FAQ

Can I use pycsw within my WSGI application?

How do I export my repository?

How do I add a custom metadata format?

How can I catalogue ‘sets’ of metadata?

How can I handle transactions safely?

How can I make CSW POST XML requests?

Does pycsw have a GUI/webapp/interface?

I have 2147 metadata records.
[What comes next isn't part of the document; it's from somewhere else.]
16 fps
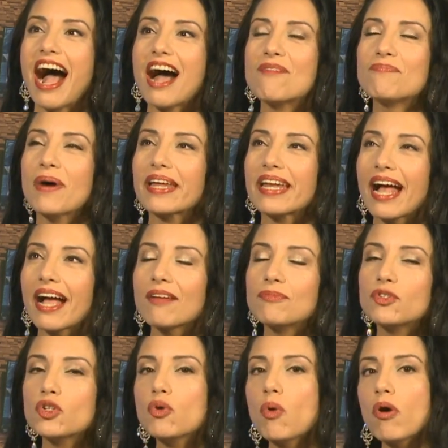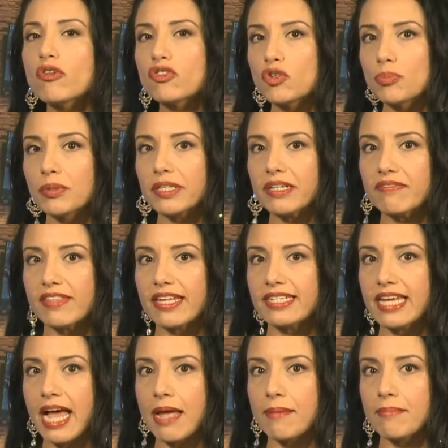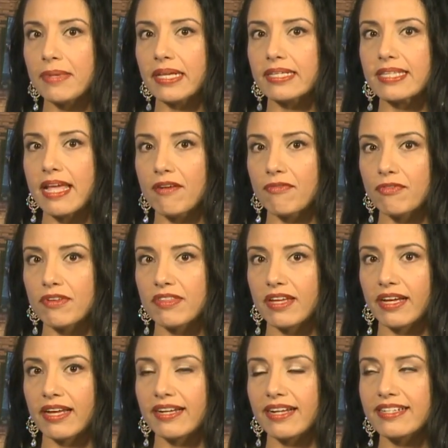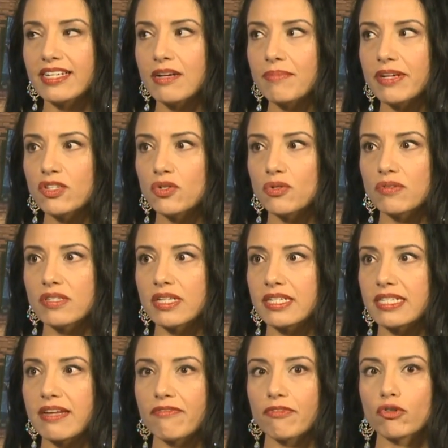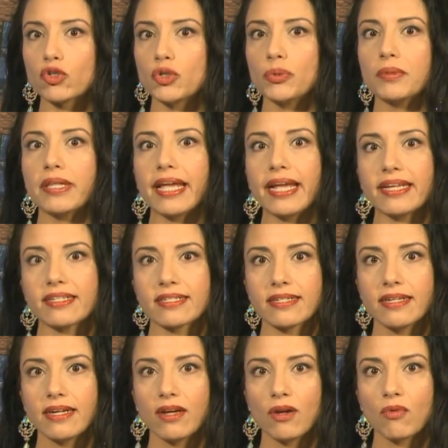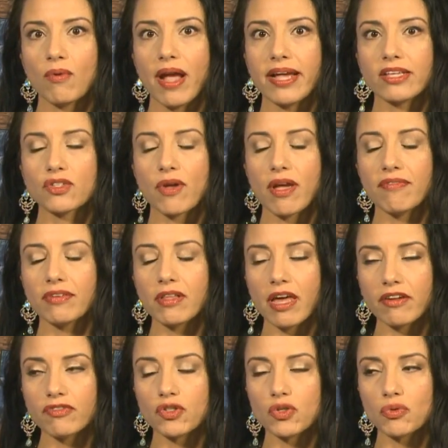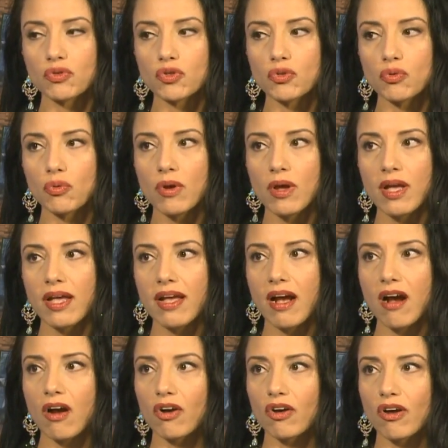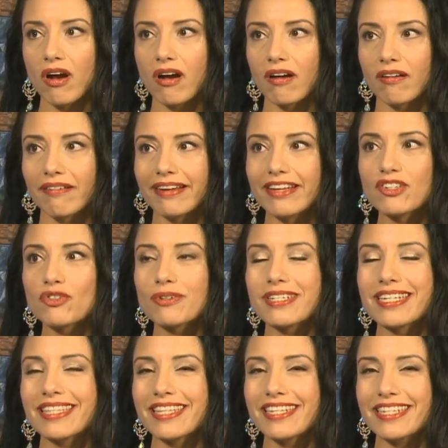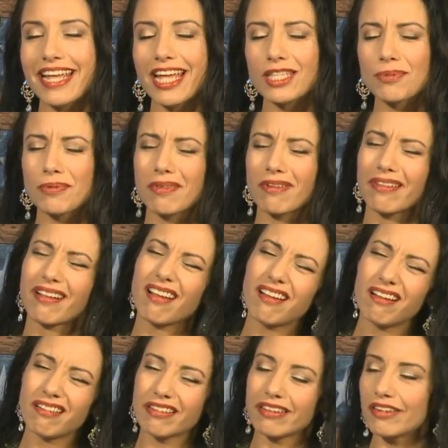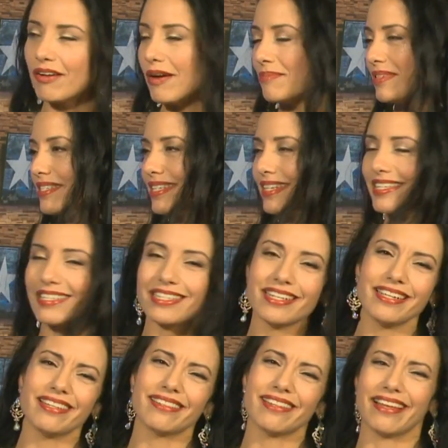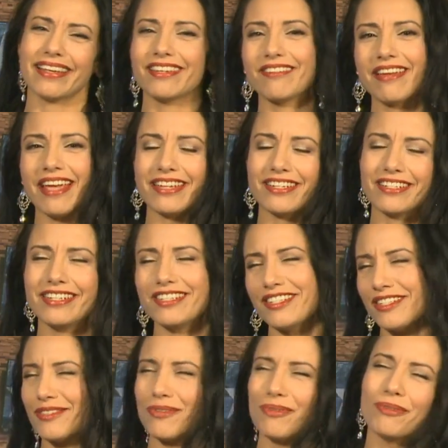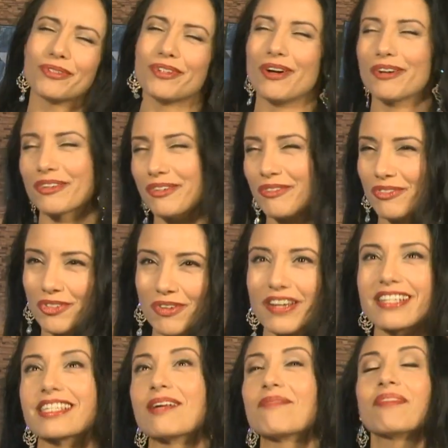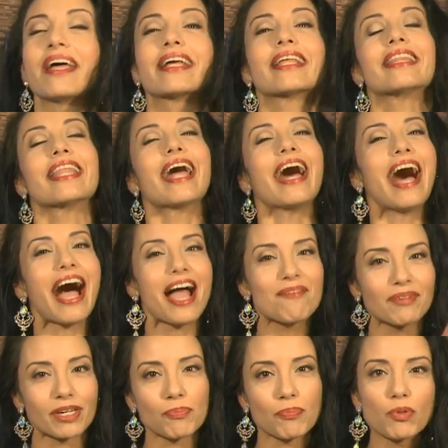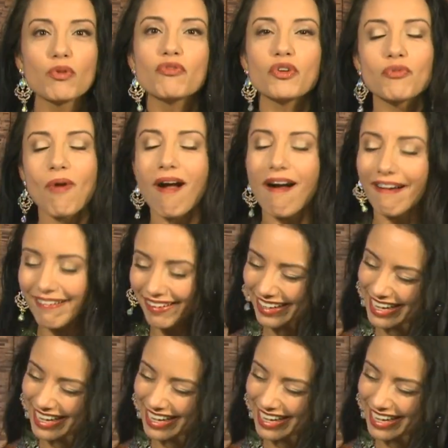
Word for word: But I do also believe that timing is everything. And I tell my students that it's never too late, right? So I have a lot of students who are, are interested in the dance, but they're like, oh, you know, I'm 60, like, you can't teach this old dog new tricks. And I'm like, I'm going to prove you wrong.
How do I add them?

How do I add metadata from a WAF?

How do I harvest huge OGC services without getting HTTP timeout errors?

Is pycsw customizable or extensible?

Why am I getting a ‘Connection refused’ error when connecting pycsw?

Can I use pycsw within my WSGI application?

Yes. pycsw can be deployed as both via traditional CGI or WSGI. You can also integrate pycsw via Django views, Pylons controllers or Flask routes.

How do I export my repository?

Use the pycsw-admin.py utility to dump the records as XML documents to a directory:

pycsw-admin.py -c export_records -f default.cfg -p /path/to/output_dir

How do I add a custom metadata format?

pycsw provides a plugin framework in which you can implement a custom profile (see Profile Plugins)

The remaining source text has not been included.